On Aug. 15, Los Alamos National Laboratory announced that a new theoretical approach to quantum computing hardware avoids many of the complexities present in current quantum computers and could have transformative implications. According to a press release, the breakthrough is discussed in a paper titled "Topologically protected Grover’s oracle for the partition problem," recently published in the Physical Review A journal.
“Our finding eliminates many challenging requirements for quantum hardware,” said Nikolai Sinitsyn, theoretical physicist at Los Alamos National Laboratory and coauthor of the paper, according to the press release. “Natural systems, such as the electronic spins of defects in diamond, have precisely the type of interactions needed for our computation process.”
Per the press release, the new approach involves the use of an algorithm in natural quantum interactions which enables quicker processing of real-world problems compared to classical computers or traditional gate-based quantum computers.
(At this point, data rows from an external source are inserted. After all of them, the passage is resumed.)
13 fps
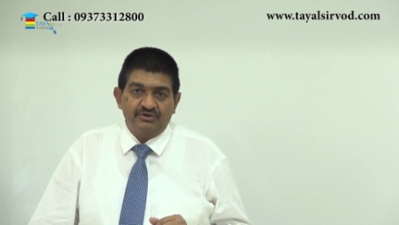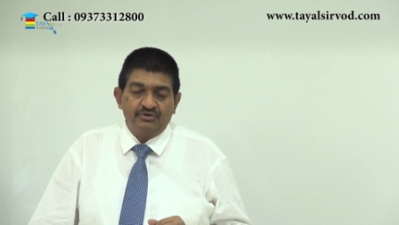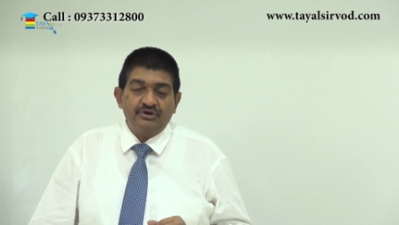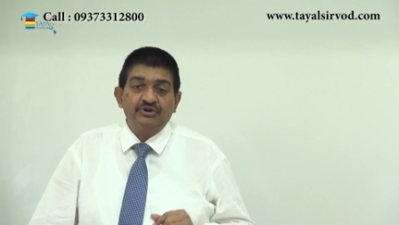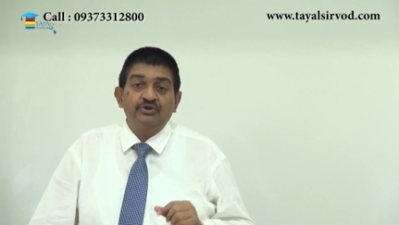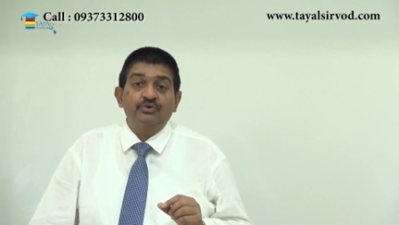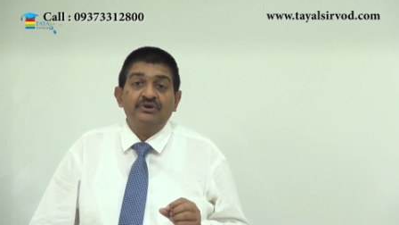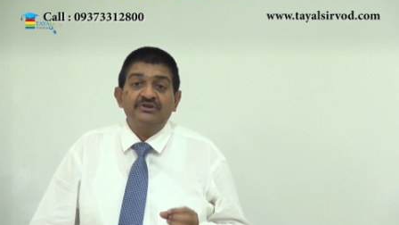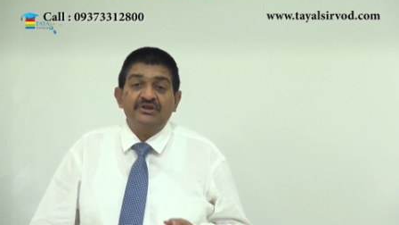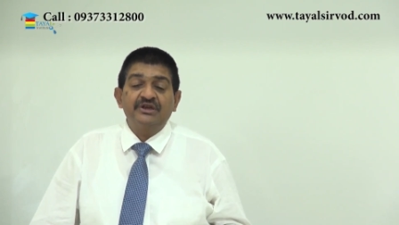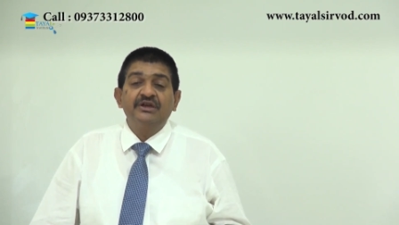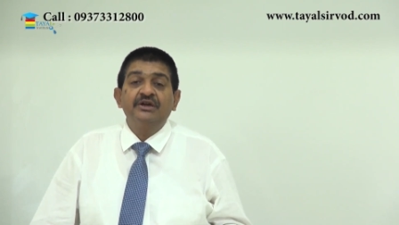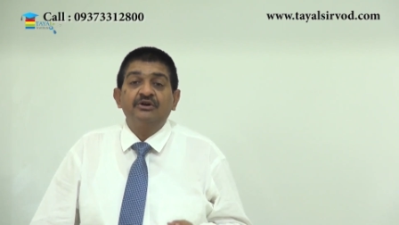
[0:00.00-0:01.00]
so you can
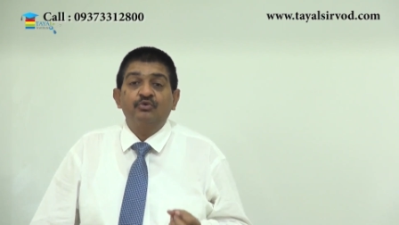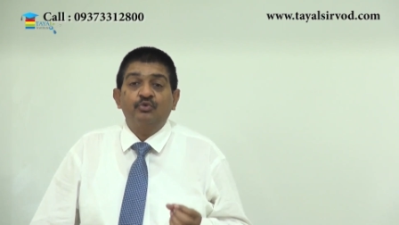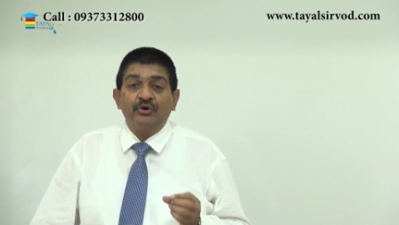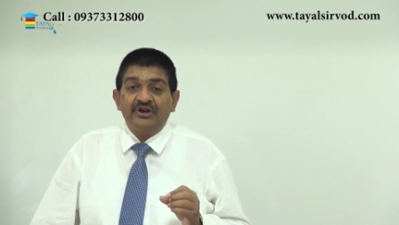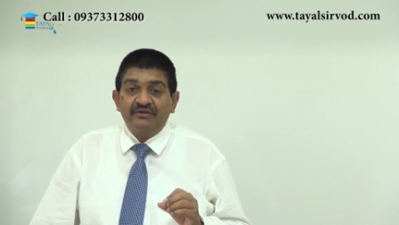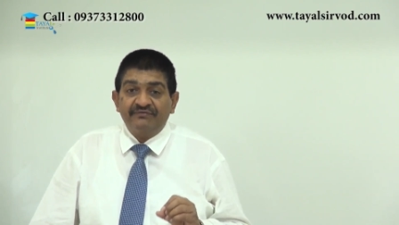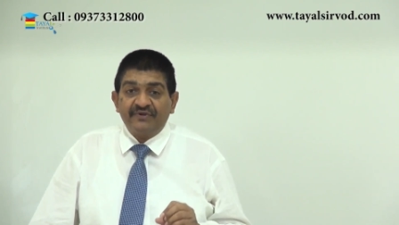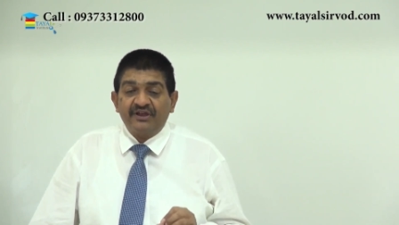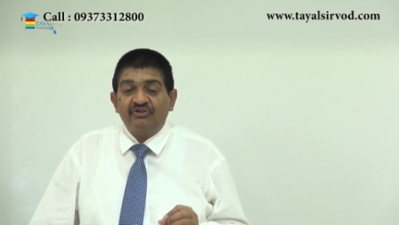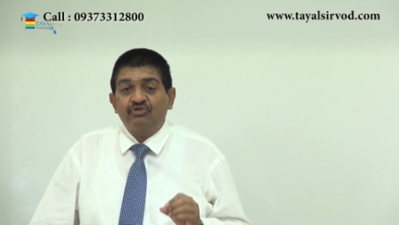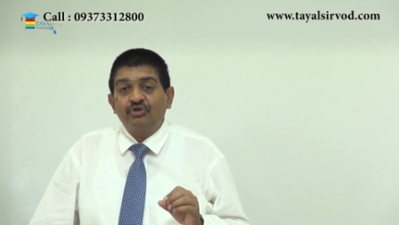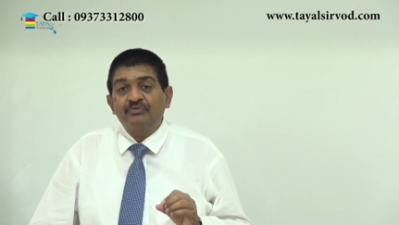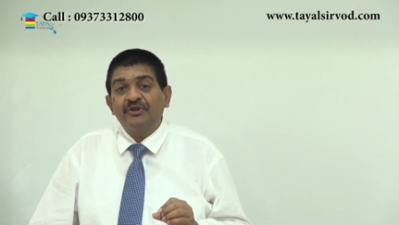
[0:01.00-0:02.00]
say
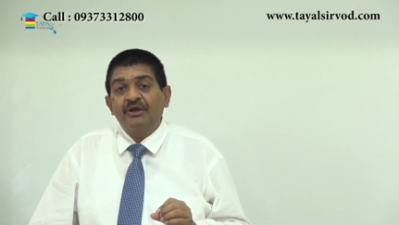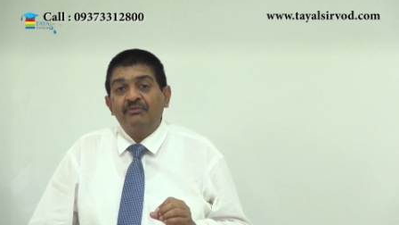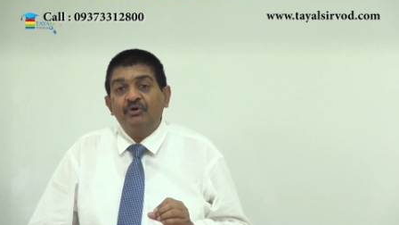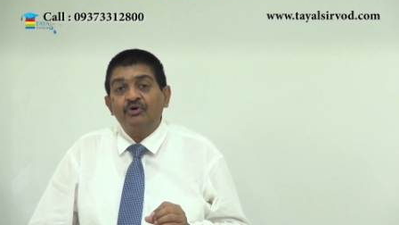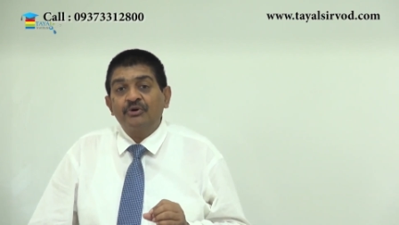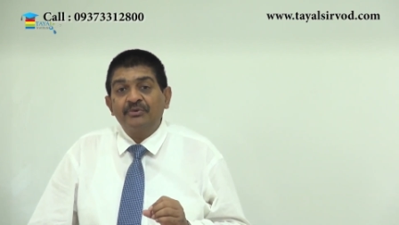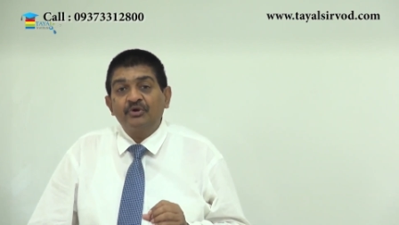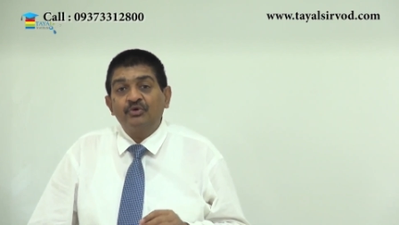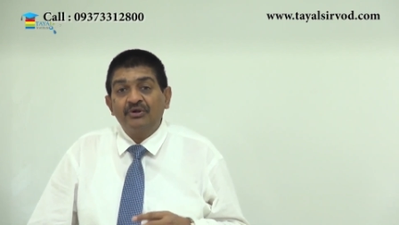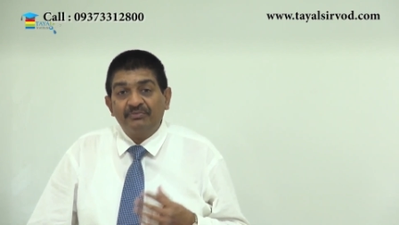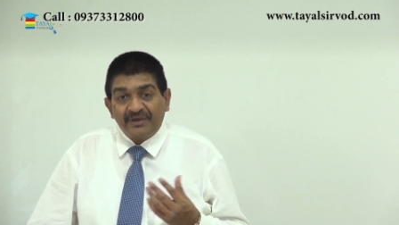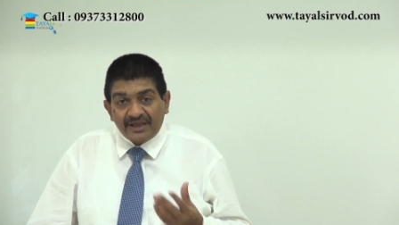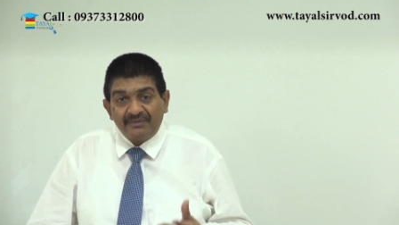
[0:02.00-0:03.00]
quantification of the amount of
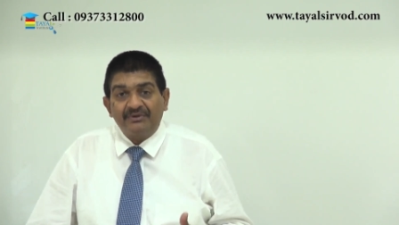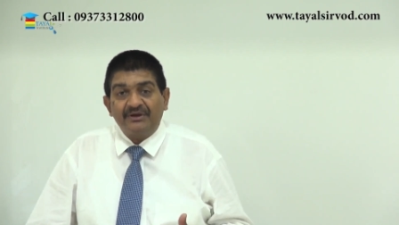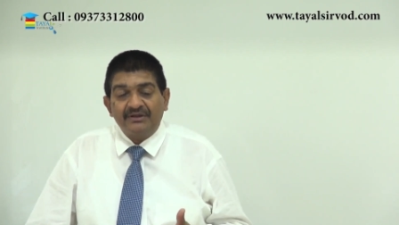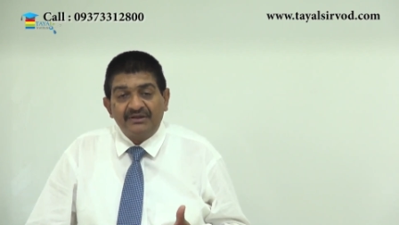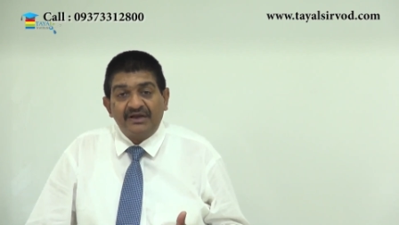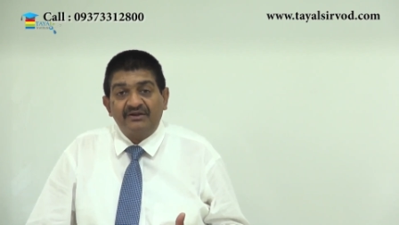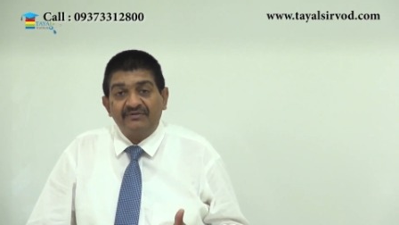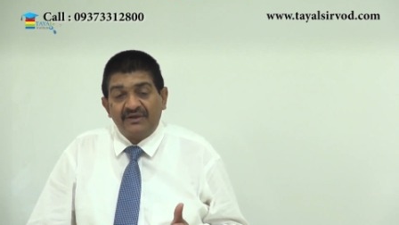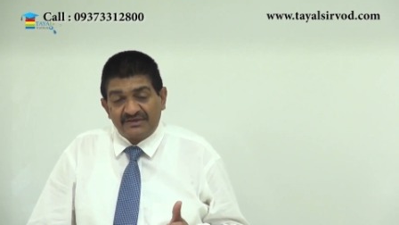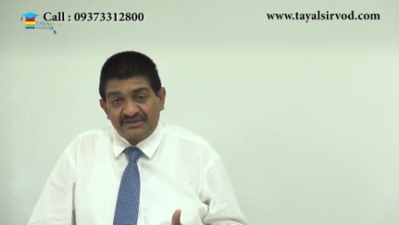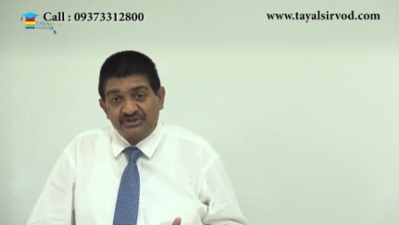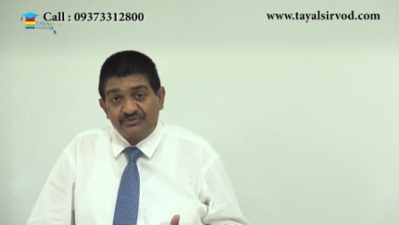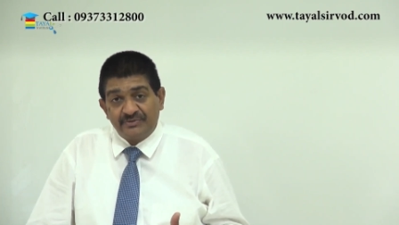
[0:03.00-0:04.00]
duty payable that is
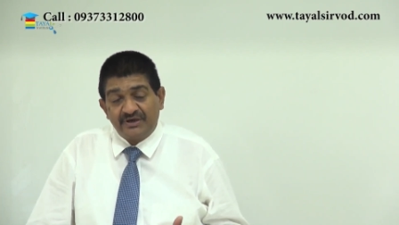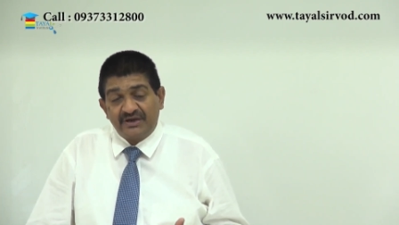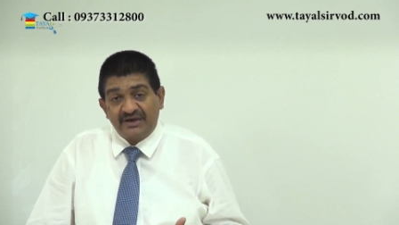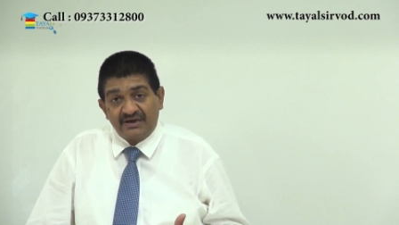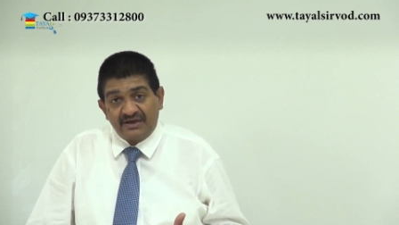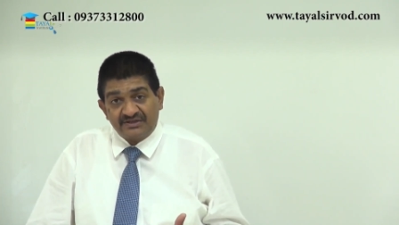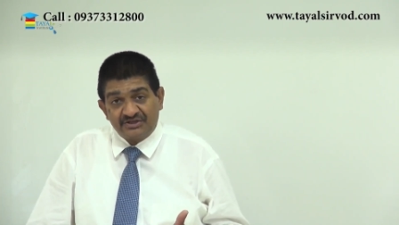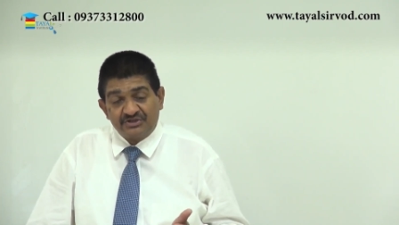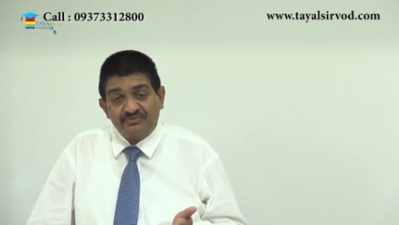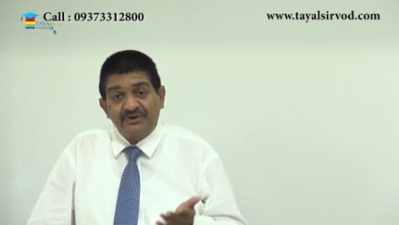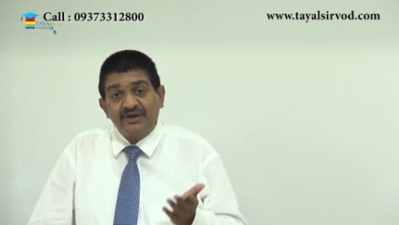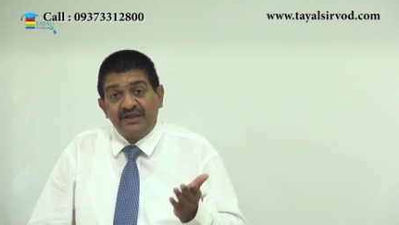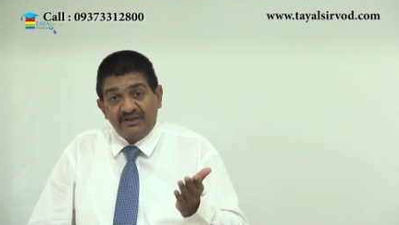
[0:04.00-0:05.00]
assessment
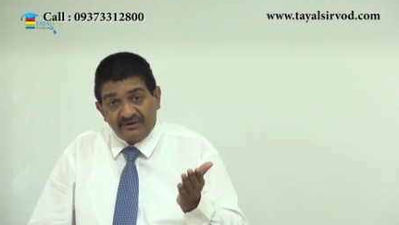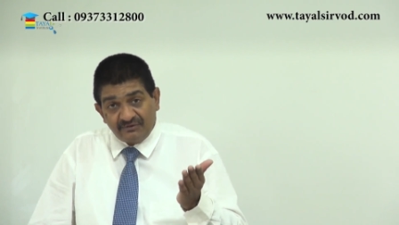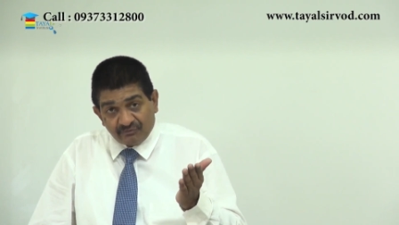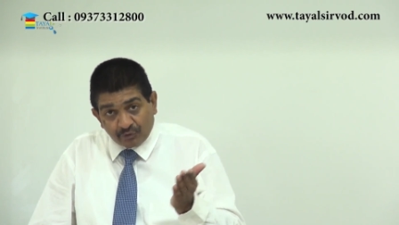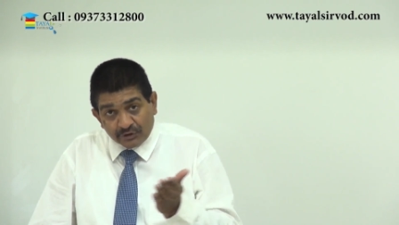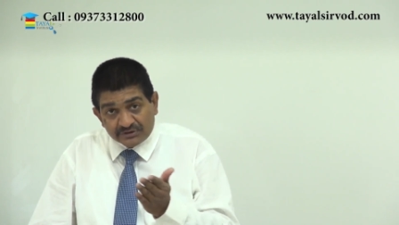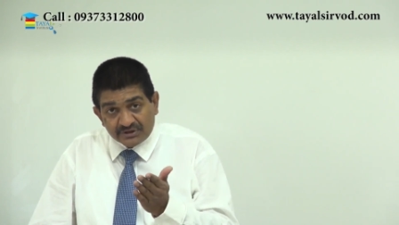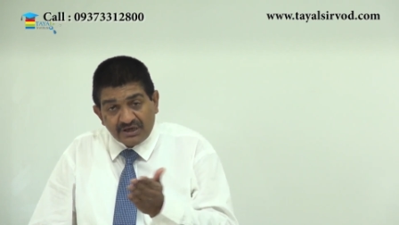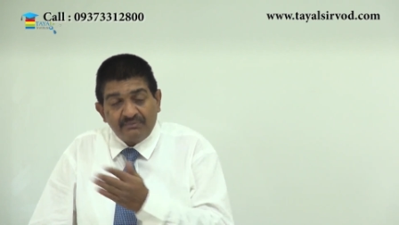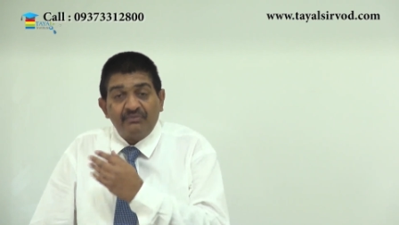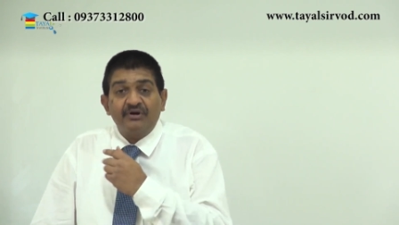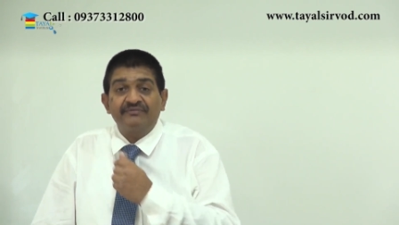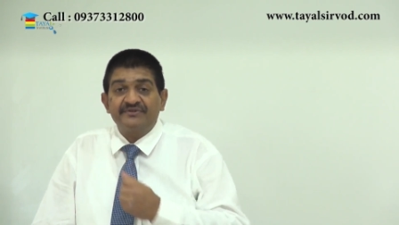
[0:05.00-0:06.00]
assessment involves a
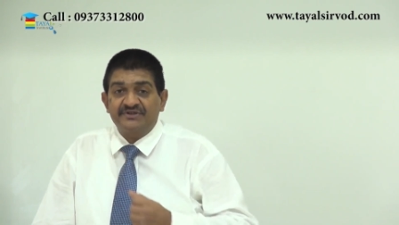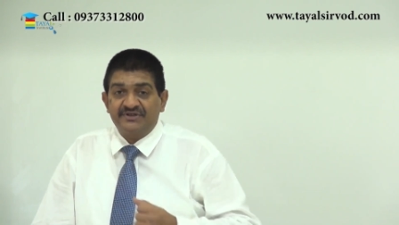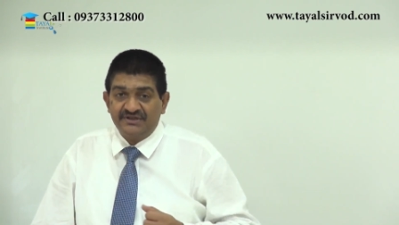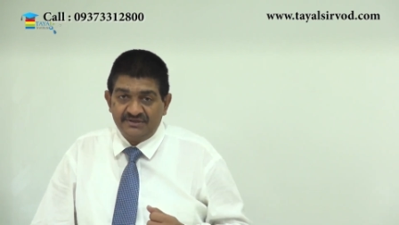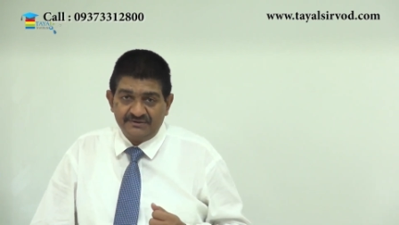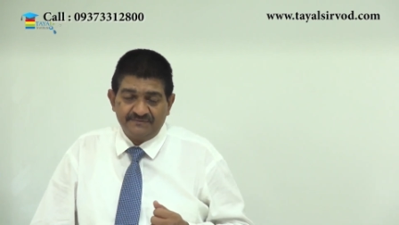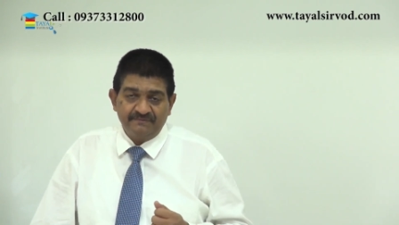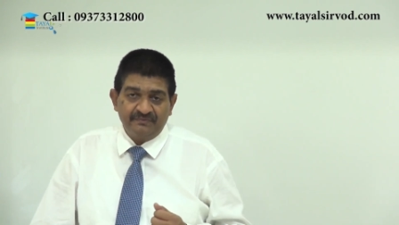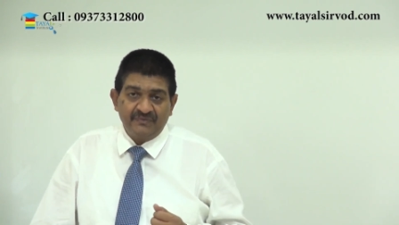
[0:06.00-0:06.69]
number of stages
Sinitsyn said that the new method could be applied to solve many practical problems.
The research group's theoretical paper demonstrated the capability of their method to outpace current quantum computers in solving a number-partitioning problem through Grover's algorithm faster than currently existing quantum computers. Grover’s algorithm allows for unstructured searches of large data sets that typically sap conventional computing resources. According to Sinitsyn, the algorithm can be used to divide runtime for tasks between two computers equally, allowing them to finish at the same time.
“We noticed that for many famous computational problems it is sufficient to have a quantum system with elementary interactions, in which only a single quantum spin — realizable with two qubits — interacts with the rest of the computational qubits,” Sinitsyn said. “Then a single magnetic pulse that acts only on the central spin implements the most complex part of the quantum Grover’s algorithm.”
The team intends to cooperate with other Los Alamos experimental physicists to showcase their method through the use of ultracold atoms, according to the press release. Current ultracold atom technologies are able to perform computations at approximately 40 to 60 qubits, which is sufficient enough to address many problems currently beyond the scope of traditional or binary computation.